# Dye That Won't Stain The Bathtub?



## B Scary (Sep 8, 2007)

I dye my pool with "Party in A Pool" which doesn't stain but I do need to scrub my grout after so I haven't tried in in the tub. I use Crayola Color Dotz in my bath tub -- you have to use several to get it red and not pink. They don't get as red as the pool dye but in the dark it totally works.


----------



## The Amazing K (Oct 16, 2009)

OMG! Perfect! I looked it up already.. I didn't even know they made these things! If you don't mind me asking, how much do you use and where do you get it, other than the official website?


----------



## B Scary (Sep 8, 2007)

The Amazing K said:


> OMG! Perfect! I looked it up already.. I didn't even know they made these things! If you don't mind me asking, how much do you use and where do you get it, other than the official website?

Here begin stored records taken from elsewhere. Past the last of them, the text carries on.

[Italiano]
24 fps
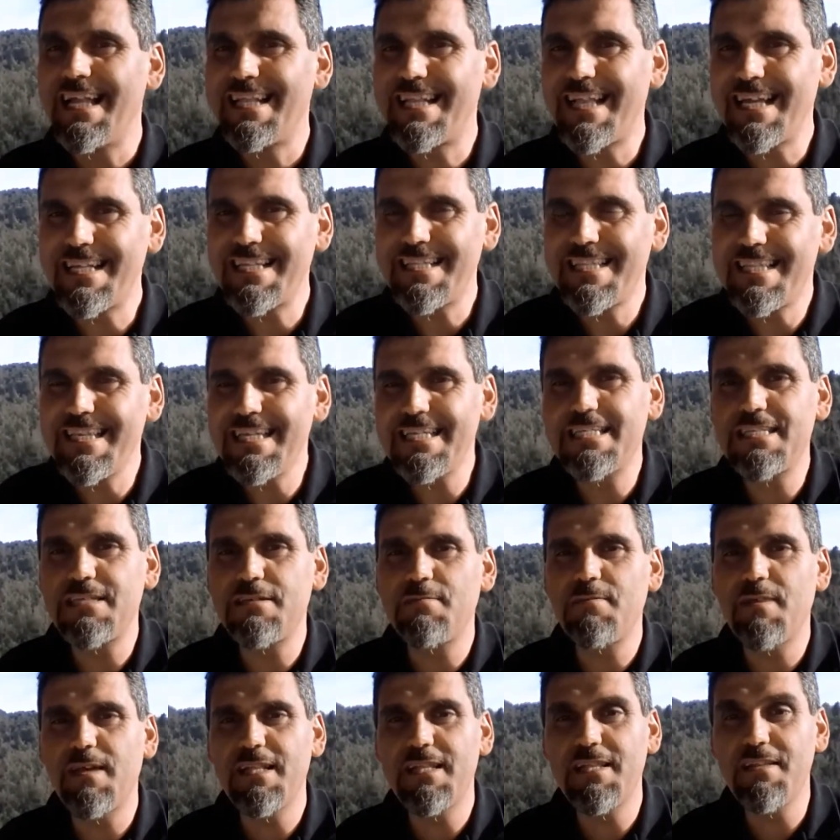
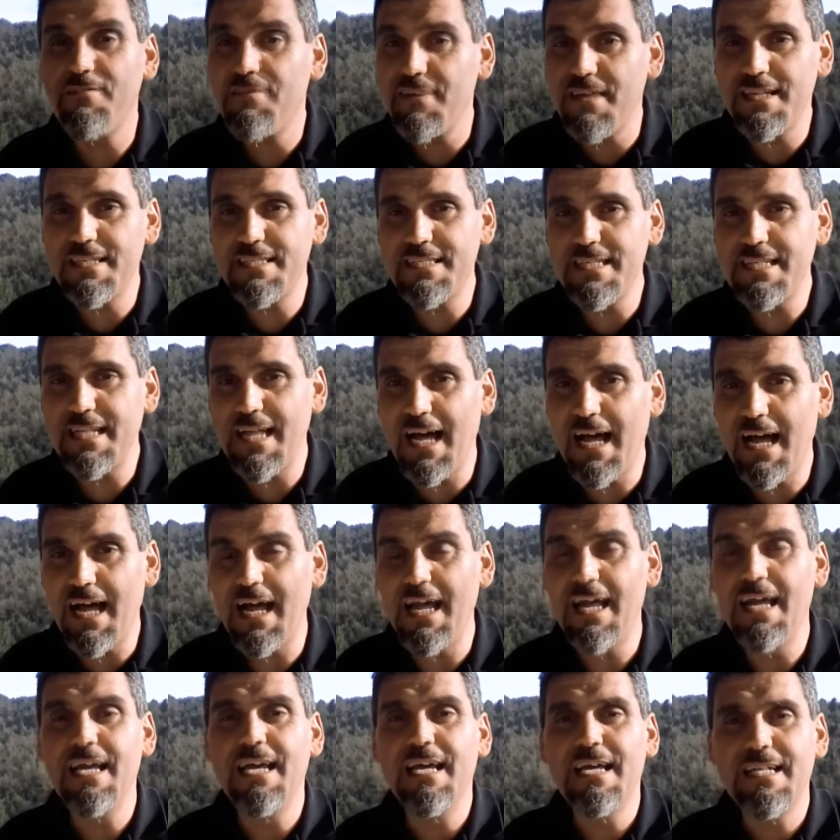tantissime
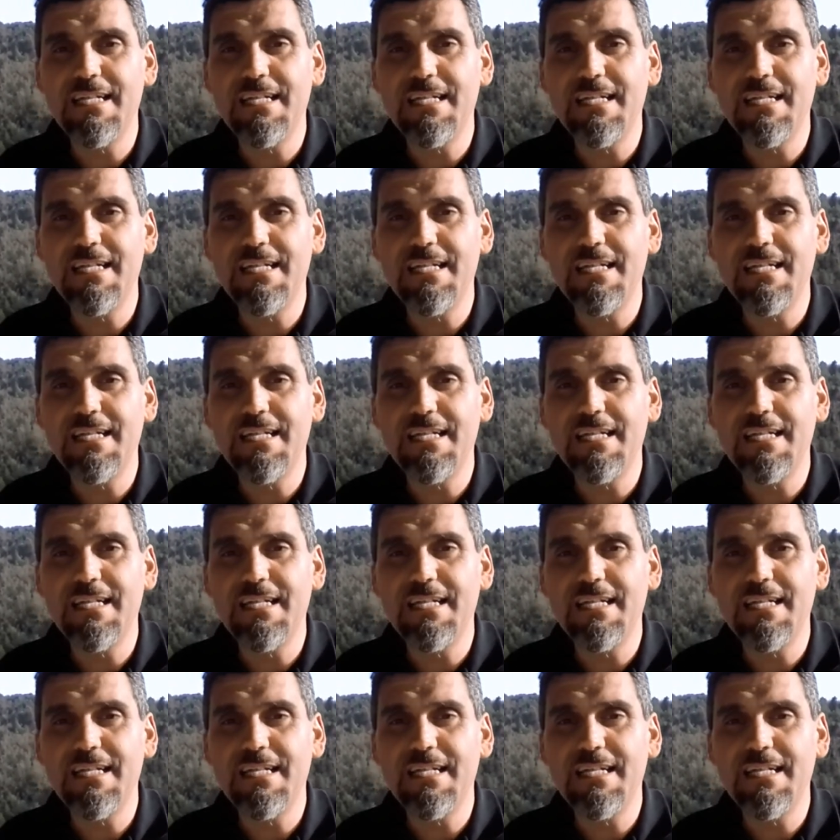diversità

I usually buy the Crayola Color Dotz at Walmart or Target. It comes in an assorted container which let's you play with the colors and their intensity. Depending on how big the tub is I usually use 3-4 red tablets. 

lFor something as large as a pool -- I recommend "Party in a Pool" sold in pool stores.


----------



## halloween_sucks_in_the_uk (Sep 28, 2008)

There's this stuff turns the water into red goo, you could stick fake body parts in and it'd look gross

Gelli Baff. A Bath Full of Jelly. - MyRedPacket UK


----------



## kissy (Sep 23, 2009)

For our super cheap route we spray pam in the tub then just put red food coloring in the water. We've used this almost every year and it hasn't stained yet. Although we do scrub with Comet afterwards....


----------



## kissy (Sep 23, 2009)

By the way, that Gelli Baff stuff looks pretty cool! I may order some for our tub for this year!


----------



## halloween_sucks_in_the_uk (Sep 28, 2008)

kissy said:


> By the way, that Gelli Baff stuff looks pretty cool! I may order some for our tub for this year!


My niece had some, she loved the stuff..I like the way you can dissolve it after use.


----------



## Frankie's Girl (Aug 27, 2007)

halloween_sucks_in_the_uk said:


> There's this stuff turns the water into red goo, you could stick fake body parts in and it'd look gross
> 
> Gelli Baff. A Bath Full of Jelly. - MyRedPacket UK


That is awesome. They even have it available in the US. I know what I'm getting next year...


----------